To resolve the problem in vSphere 6.7, action_OnRetryErrors needs to be disabled for each device backed by the Active/Passive storage array. This must be performed on every host in the cluster having access to the given devices (again, these can be VMFS volumes and/or RDMs). There are a few ways to go about this.

To modify the configuration without a host reboot, take a look at the following example. A command such as this would need to be run on every host in the cluster, and for each device (ie. in an 8 host cluster with 8 VMFS/RDMs, we need to identify the applicable naa.xxx IDs and run 64 commands. Yes, this could be scripted. Be my guest.):

esxcli storage nmp satp generic deviceconfig set -c disable_action_OnRetryErrors -d naa.6000d3100002b90000000000000ec1e1

I don’t prefer that method a whole lot. It’s tedious and error prone. It could result in cluster inconsistencies. But on the plus side, a host reboot isn’t required, and this setting will persist across reboots. That also means a configuration set at this device level will override any claim rules that could also apply to this device. Keep this in mind if a claim rule is configured but you’re not seeing the desired configuration on any specific device.

The above could also be scripted for a number of devices on a host. Here’s one example. Be very careful that the base naa.xxx string matches all of the devices from one array that should be configured, and does not modify devices from other array types that should not be configured. Also note that this script is a one liner but for blog formatting purposes I manually added a line break starting with esxcli.:

for i in `ls /vmfs/devices/disks | grep -v ":" | grep -i naa.6000D31`; do echo $i; 
esxcli storage nmp satp generic deviceconfig set -c disable_action_OnRetryErrors -d $i; done

Now to verify:

for i in `ls /vmfs/devices/disks | grep -v ":" | grep -i naa.6000D31`; do echo $i; 
esxcli storage nmp device list | grep -A2 $i | egrep -io action_OnRetryErrors=\\w+; done

I like adding a SATP claim rule using a vendor device string a lot better, although changes to claim rules for existing devices generally requires a reboot of the host to reclaim existing devices with the new configuration. Here’s an example:

esxcli storage nmp satp rule add -s VMW_SATP_ALUA -V COMPELNT -P VMW_PSP_RR -o disable_action_OnRetryErrors

Here’s another example using quotes which is also acceptable and necessary when setting multiple option string parameters (refer to this):

esxcli storage nmp satp rule add -s “VMW_SATP_ALUA” -V “COMPELNT” -P “VMW_PSP_RR” -o “disable_action_OnRetryErrors”

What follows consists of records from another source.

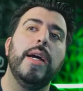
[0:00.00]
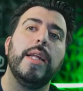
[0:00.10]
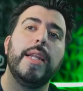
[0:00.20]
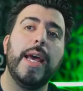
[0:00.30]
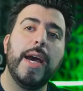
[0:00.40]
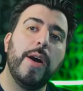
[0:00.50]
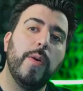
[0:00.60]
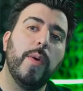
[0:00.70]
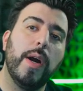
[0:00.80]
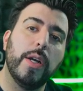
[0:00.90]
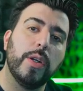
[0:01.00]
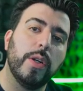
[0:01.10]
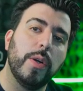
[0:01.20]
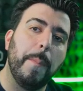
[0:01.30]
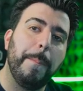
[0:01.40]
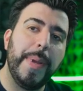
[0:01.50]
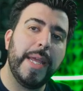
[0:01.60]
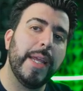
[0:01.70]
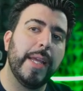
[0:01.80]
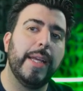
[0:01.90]
Now,
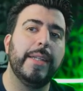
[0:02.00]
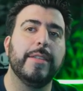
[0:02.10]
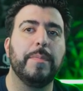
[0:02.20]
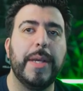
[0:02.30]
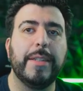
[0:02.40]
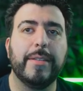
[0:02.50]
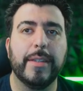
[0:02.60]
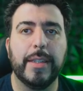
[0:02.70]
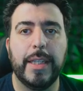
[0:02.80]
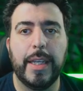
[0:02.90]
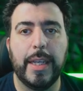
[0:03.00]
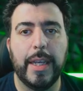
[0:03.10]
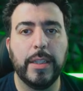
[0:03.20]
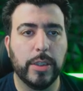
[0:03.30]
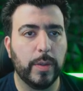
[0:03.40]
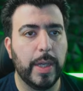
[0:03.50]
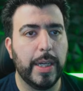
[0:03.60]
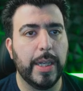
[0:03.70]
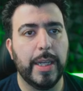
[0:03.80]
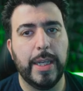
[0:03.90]
Bing is basically
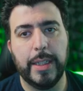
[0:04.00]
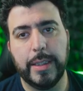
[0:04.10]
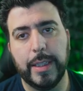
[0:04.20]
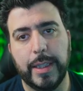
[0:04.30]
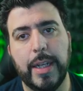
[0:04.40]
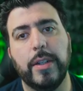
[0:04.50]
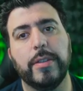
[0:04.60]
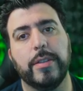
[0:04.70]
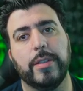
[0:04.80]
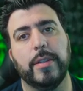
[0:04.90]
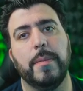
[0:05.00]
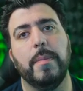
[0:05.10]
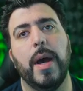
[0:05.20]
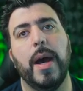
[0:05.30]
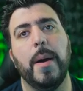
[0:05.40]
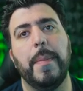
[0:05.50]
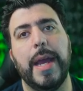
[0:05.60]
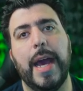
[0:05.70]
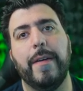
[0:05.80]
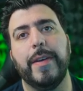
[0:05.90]
integrating it into their system uh, by
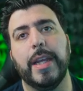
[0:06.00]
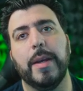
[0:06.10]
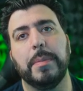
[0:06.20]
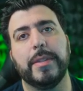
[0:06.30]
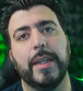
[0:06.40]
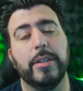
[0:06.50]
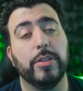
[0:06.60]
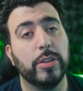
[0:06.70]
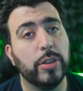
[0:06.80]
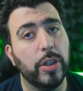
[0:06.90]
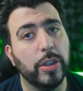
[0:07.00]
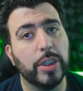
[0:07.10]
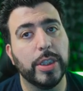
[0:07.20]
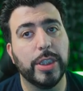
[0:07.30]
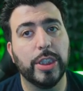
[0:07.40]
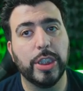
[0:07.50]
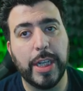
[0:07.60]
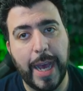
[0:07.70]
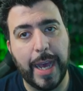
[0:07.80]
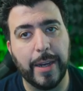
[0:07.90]
having, besides search,
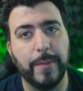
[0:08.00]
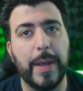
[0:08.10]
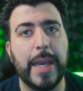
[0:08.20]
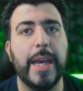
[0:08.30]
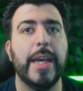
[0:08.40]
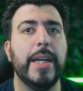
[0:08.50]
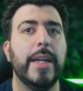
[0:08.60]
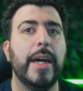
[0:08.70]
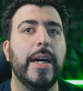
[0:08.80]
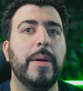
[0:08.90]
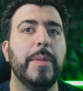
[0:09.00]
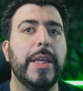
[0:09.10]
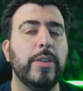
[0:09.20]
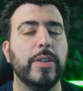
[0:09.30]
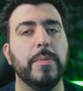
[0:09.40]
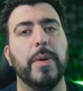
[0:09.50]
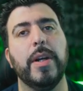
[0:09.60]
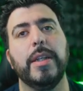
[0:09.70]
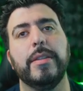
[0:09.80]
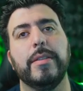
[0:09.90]
chat. And um, the interesting
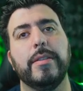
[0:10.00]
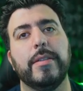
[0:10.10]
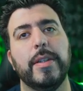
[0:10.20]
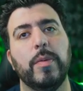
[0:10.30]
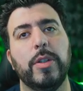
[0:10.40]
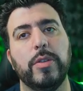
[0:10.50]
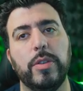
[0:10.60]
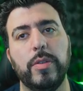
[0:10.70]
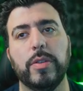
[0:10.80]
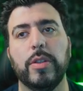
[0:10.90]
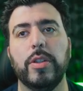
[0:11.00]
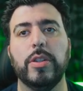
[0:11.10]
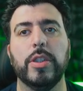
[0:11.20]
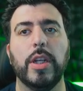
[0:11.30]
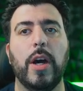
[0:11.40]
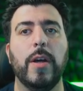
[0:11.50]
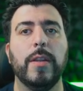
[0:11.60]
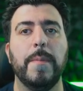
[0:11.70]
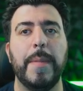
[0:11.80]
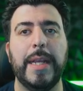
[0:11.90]
part is, is that when you do search on
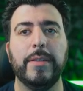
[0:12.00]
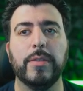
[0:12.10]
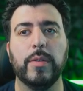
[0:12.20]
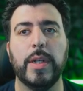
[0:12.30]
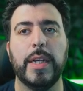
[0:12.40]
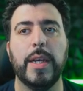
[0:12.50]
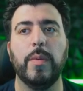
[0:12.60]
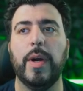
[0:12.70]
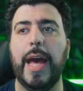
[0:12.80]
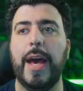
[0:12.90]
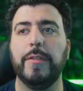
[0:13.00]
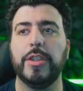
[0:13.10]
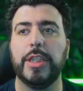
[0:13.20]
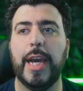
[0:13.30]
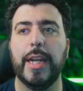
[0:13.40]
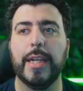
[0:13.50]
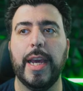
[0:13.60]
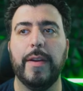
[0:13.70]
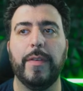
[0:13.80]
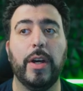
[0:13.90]
the main screen, it will have chat
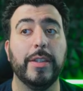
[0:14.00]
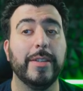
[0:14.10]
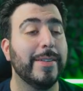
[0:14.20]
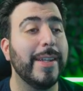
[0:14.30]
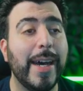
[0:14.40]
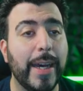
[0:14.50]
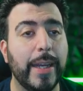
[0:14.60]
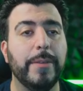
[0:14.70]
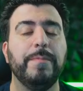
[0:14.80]
kind of on the side,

When a new claim rule is added, claim rules can be reloaded with the following command.

esxcli storage core claimrule load

Keep in mind the new claim rule will only apply to unclaimed devices. Newly presented devices will inherit the new claim rule. Existing devices which are already claimed will not until the next vSphere host reboot. Devices can be unclaimed without a host reboot but all I/O to the device must be halted – somewhat of a conundrum if we’re dealing with production volumes, datastores being used for heartbeating, etc. Assuming we’re dealing with multiple devices, a reboot is just going to be easier and cleaner.

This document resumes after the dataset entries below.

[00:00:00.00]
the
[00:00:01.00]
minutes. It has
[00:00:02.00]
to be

I like claim rules here better because of the global nature. It’s one command line per host in the cluster and it’ll take care of all devices from the Active/Passive storage array vendor. No need to worry about coming up with and testing a script. No need to worry about spending hours identifying the naa.xxx IDs and making all of the changes across hosts. No need to worry about tagging other storage vendor devices with an improper configuration. Lastly, the claim rule in effect is visible in a SATP claim rule list (sincere apologies for the formatting – it’s bad I know):

esxcli storage nmp satp rule list

Name Device Vendor Model Driver Transport Options Rule Group Claim Options Default PSP PSP Options Description
——————- —— ——– —————- —— ——— —————————- ———- ———————————– ———– ———– ———————————————–
VMW_SATP_ALUA COMPELNT disable_action_OnRetryErrors user VMW_PSP_RR

By the way… to remove the SATP claim rules above respectively:

esxcli storage nmp satp rule remove -s VMW_SATP_ALUA -V COMPELNT -P VMW_PSP_RR -o disable_action_OnRetryErrors

esxcli storage nmp satp rule remove -s “VMW_SATP_ALUA” -V “COMPELNT” -P “VMW_PSP_RR” -o “disable_action_OnRetryErrors”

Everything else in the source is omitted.